Stored items:
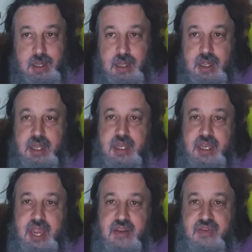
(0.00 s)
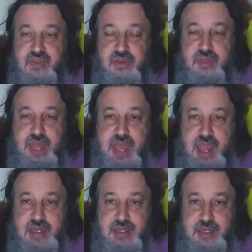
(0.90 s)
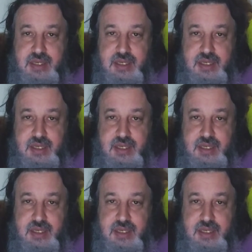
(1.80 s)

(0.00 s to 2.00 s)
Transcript: uh, yay for that.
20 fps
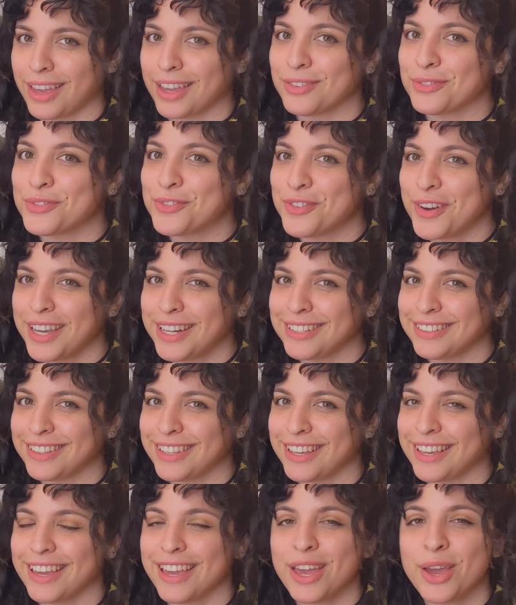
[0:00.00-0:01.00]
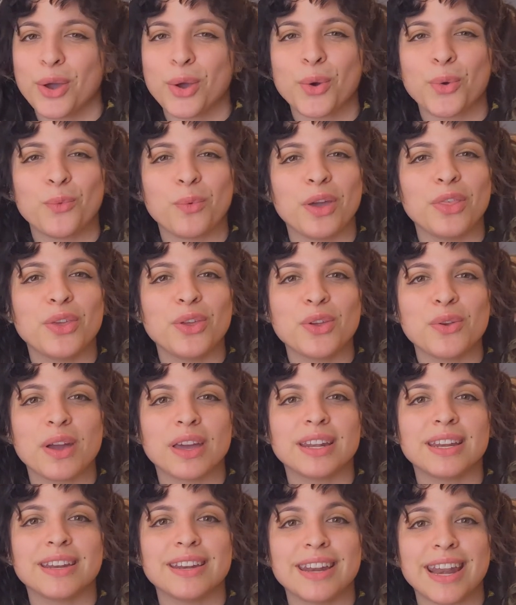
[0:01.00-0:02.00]
and finally, whether you're
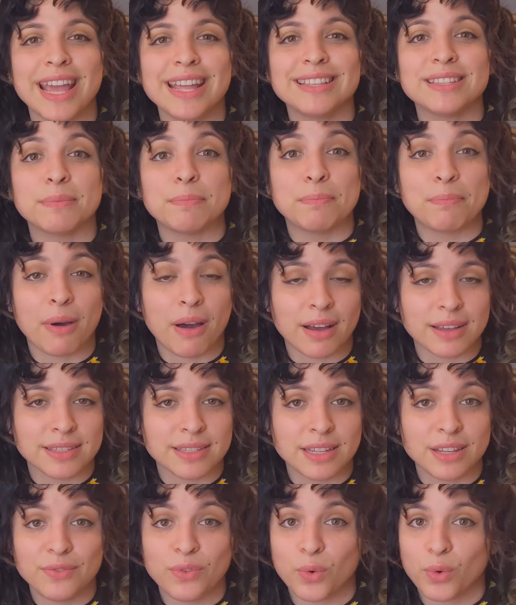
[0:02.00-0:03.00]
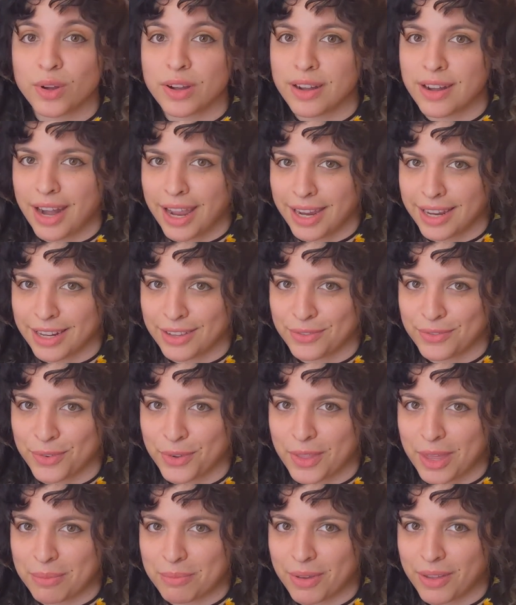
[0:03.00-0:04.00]
at a net positive or negative
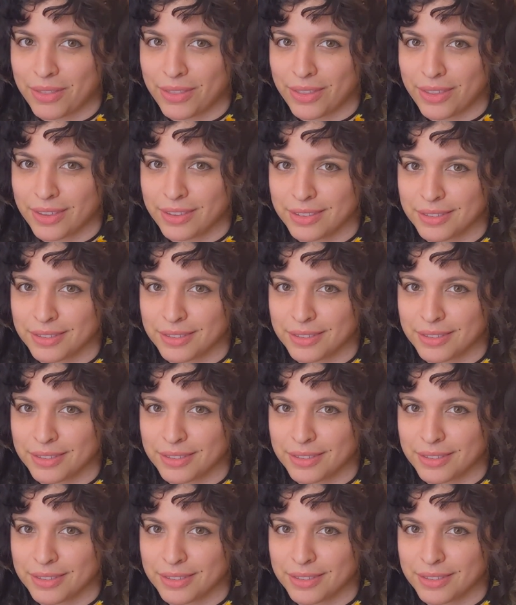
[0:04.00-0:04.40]
for that month.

Exercise requirements: Set down again, exactly, the lines from the one with "Transcript: uh, yay for that." to the last line of the data, both included and pictures excluded.

Solution:
Transcript: uh, yay for that.
20 fps
[0:00.00-0:01.00]
[0:01.00-0:02.00]
and finally, whether you're
[0:02.00-0:03.00]
[0:03.00-0:04.00]
at a net positive or negative
[0:04.00-0:04.40]
for that month.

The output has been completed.